Action item –
Your response should give back each record exactly, word for word.

Information given –
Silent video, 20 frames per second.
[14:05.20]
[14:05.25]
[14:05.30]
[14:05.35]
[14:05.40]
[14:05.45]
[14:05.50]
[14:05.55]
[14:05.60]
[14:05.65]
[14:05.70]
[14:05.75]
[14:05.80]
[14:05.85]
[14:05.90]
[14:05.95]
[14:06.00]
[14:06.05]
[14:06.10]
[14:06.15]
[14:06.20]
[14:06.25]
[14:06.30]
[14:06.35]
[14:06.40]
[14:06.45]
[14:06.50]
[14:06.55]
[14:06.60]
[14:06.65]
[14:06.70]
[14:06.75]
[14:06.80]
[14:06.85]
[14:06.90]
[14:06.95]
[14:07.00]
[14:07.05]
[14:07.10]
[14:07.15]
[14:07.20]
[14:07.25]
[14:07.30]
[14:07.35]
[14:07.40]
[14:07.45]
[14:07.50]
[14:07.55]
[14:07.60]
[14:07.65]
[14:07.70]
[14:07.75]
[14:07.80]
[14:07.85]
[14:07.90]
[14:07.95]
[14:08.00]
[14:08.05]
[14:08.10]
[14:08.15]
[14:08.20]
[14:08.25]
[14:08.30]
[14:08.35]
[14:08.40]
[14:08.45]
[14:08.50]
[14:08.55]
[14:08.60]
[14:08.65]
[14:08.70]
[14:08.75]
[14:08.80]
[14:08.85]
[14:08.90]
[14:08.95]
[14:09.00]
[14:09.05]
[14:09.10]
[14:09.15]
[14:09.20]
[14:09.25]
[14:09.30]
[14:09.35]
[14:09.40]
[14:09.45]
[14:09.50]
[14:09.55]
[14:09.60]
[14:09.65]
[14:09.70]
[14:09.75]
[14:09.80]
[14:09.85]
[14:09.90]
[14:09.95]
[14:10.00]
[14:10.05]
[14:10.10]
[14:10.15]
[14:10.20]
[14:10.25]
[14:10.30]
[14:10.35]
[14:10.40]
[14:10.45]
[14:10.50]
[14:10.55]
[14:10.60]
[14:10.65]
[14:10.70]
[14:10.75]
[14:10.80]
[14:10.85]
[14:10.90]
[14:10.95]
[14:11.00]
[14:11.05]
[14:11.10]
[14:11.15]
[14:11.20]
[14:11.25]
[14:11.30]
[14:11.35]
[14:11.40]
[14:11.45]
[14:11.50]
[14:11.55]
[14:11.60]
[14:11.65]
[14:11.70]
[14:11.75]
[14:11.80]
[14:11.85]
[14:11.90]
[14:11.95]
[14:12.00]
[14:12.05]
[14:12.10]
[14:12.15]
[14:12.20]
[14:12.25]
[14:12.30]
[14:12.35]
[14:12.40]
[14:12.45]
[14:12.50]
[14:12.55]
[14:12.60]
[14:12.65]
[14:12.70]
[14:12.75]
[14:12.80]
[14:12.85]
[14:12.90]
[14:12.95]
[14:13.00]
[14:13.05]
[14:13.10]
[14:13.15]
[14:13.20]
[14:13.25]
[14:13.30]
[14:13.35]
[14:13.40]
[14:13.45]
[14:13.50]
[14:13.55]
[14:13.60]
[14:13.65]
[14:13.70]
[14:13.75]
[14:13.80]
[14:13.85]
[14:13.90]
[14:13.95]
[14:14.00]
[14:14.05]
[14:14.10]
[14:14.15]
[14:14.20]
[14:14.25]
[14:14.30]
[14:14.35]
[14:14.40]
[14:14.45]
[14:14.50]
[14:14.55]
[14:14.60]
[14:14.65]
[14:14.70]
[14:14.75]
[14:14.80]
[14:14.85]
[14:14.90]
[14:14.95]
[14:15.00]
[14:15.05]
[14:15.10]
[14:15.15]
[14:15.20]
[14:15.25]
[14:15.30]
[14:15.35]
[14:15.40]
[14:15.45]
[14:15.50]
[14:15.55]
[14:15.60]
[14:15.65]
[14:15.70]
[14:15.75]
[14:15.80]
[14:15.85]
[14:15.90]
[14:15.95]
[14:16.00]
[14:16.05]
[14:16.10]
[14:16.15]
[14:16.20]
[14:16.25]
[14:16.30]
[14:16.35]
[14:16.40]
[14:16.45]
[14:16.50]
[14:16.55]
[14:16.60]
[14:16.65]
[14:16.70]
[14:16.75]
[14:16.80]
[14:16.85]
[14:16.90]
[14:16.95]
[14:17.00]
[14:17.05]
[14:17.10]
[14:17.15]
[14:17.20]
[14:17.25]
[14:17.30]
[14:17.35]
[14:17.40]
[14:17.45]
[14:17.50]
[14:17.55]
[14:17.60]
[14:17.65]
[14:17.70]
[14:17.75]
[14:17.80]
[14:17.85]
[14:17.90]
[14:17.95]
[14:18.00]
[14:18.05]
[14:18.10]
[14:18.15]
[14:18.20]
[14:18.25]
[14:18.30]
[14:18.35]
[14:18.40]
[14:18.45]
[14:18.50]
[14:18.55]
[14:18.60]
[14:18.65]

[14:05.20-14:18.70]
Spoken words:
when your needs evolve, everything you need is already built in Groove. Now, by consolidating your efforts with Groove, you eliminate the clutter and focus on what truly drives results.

Answer space –
Silent video, 20 frames per second.
[14:05.20]
[14:05.25]
[14:05.30]
[14:05.35]
[14:05.40]
[14:05.45]
[14:05.50]
[14:05.55]
[14:05.60]
[14:05.65]
[14:05.70]
[14:05.75]
[14:05.80]
[14:05.85]
[14:05.90]
[14:05.95]
[14:06.00]
[14:06.05]
[14:06.10]
[14:06.15]
[14:06.20]
[14:06.25]
[14:06.30]
[14:06.35]
[14:06.40]
[14:06.45]
[14:06.50]
[14:06.55]
[14:06.60]
[14:06.65]
[14:06.70]
[14:06.75]
[14:06.80]
[14:06.85]
[14:06.90]
[14:06.95]
[14:07.00]
[14:07.05]
[14:07.10]
[14:07.15]
[14:07.20]
[14:07.25]
[14:07.30]
[14:07.35]
[14:07.40]
[14:07.45]
[14:07.50]
[14:07.55]
[14:07.60]
[14:07.65]
[14:07.70]
[14:07.75]
[14:07.80]
[14:07.85]
[14:07.90]
[14:07.95]
[14:08.00]
[14:08.05]
[14:08.10]
[14:08.15]
[14:08.20]
[14:08.25]
[14:08.30]
[14:08.35]
[14:08.40]
[14:08.45]
[14:08.50]
[14:08.55]
[14:08.60]
[14:08.65]
[14:08.70]
[14:08.75]
[14:08.80]
[14:08.85]
[14:08.90]
[14:08.95]
[14:09.00]
[14:09.05]
[14:09.10]
[14:09.15]
[14:09.20]
[14:09.25]
[14:09.30]
[14:09.35]
[14:09.40]
[14:09.45]
[14:09.50]
[14:09.55]
[14:09.60]
[14:09.65]
[14:09.70]
[14:09.75]
[14:09.80]
[14:09.85]
[14:09.90]
[14:09.95]
[14:10.00]
[14:10.05]
[14:10.10]
[14:10.15]
[14:10.20]
[14:10.25]
[14:10.30]
[14:10.35]
[14:10.40]
[14:10.45]
[14:10.50]
[14:10.55]
[14:10.60]
[14:10.65]
[14:10.70]
[14:10.75]
[14:10.80]
[14:10.85]
[14:10.90]
[14:10.95]
[14:11.00]
[14:11.05]
[14:11.10]
[14:11.15]
[14:11.20]
[14:11.25]
[14:11.30]
[14:11.35]
[14:11.40]
[14:11.45]
[14:11.50]
[14:11.55]
[14:11.60]
[14:11.65]
[14:11.70]
[14:11.75]
[14:11.80]
[14:11.85]
[14:11.90]
[14:11.95]
[14:12.00]
[14:12.05]
[14:12.10]
[14:12.15]
[14:12.20]
[14:12.25]
[14:12.30]
[14:12.35]
[14:12.40]
[14:12.45]
[14:12.50]
[14:12.55]
[14:12.60]
[14:12.65]
[14:12.70]
[14:12.75]
[14:12.80]
[14:12.85]
[14:12.90]
[14:12.95]
[14:13.00]
[14:13.05]
[14:13.10]
[14:13.15]
[14:13.20]
[14:13.25]
[14:13.30]
[14:13.35]
[14:13.40]
[14:13.45]
[14:13.50]
[14:13.55]
[14:13.60]
[14:13.65]
[14:13.70]
[14:13.75]
[14:13.80]
[14:13.85]
[14:13.90]
[14:13.95]
[14:14.00]
[14:14.05]
[14:14.10]
[14:14.15]
[14:14.20]
[14:14.25]
[14:14.30]
[14:14.35]
[14:14.40]
[14:14.45]
[14:14.50]
[14:14.55]
[14:14.60]
[14:14.65]
[14:14.70]
[14:14.75]
[14:14.80]
[14:14.85]
[14:14.90]
[14:14.95]
[14:15.00]
[14:15.05]
[14:15.10]
[14:15.15]
[14:15.20]
[14:15.25]
[14:15.30]
[14:15.35]
[14:15.40]
[14:15.45]
[14:15.50]
[14:15.55]
[14:15.60]
[14:15.65]
[14:15.70]
[14:15.75]
[14:15.80]
[14:15.85]
[14:15.90]
[14:15.95]
[14:16.00]
[14:16.05]
[14:16.10]
[14:16.15]
[14:16.20]
[14:16.25]
[14:16.30]
[14:16.35]
[14:16.40]
[14:16.45]
[14:16.50]
[14:16.55]
[14:16.60]
[14:16.65]
[14:16.70]
[14:16.75]
[14:16.80]
[14:16.85]
[14:16.90]
[14:16.95]
[14:17.00]
[14:17.05]
[14:17.10]
[14:17.15]
[14:17.20]
[14:17.25]
[14:17.30]
[14:17.35]
[14:17.40]
[14:17.45]
[14:17.50]
[14:17.55]
[14:17.60]
[14:17.65]
[14:17.70]
[14:17.75]
[14:17.80]
[14:17.85]
[14:17.90]
[14:17.95]
[14:18.00]
[14:18.05]
[14:18.10]
[14:18.15]
[14:18.20]
[14:18.25]
[14:18.30]
[14:18.35]
[14:18.40]
[14:18.45]
[14:18.50]
[14:18.55]
[14:18.60]
[14:18.65]

[14:05.20-14:18.70]
Spoken words:
when your needs evolve, everything you need is already built in Groove. Now, by consolidating your efforts with Groove, you eliminate the clutter and focus on what truly drives results.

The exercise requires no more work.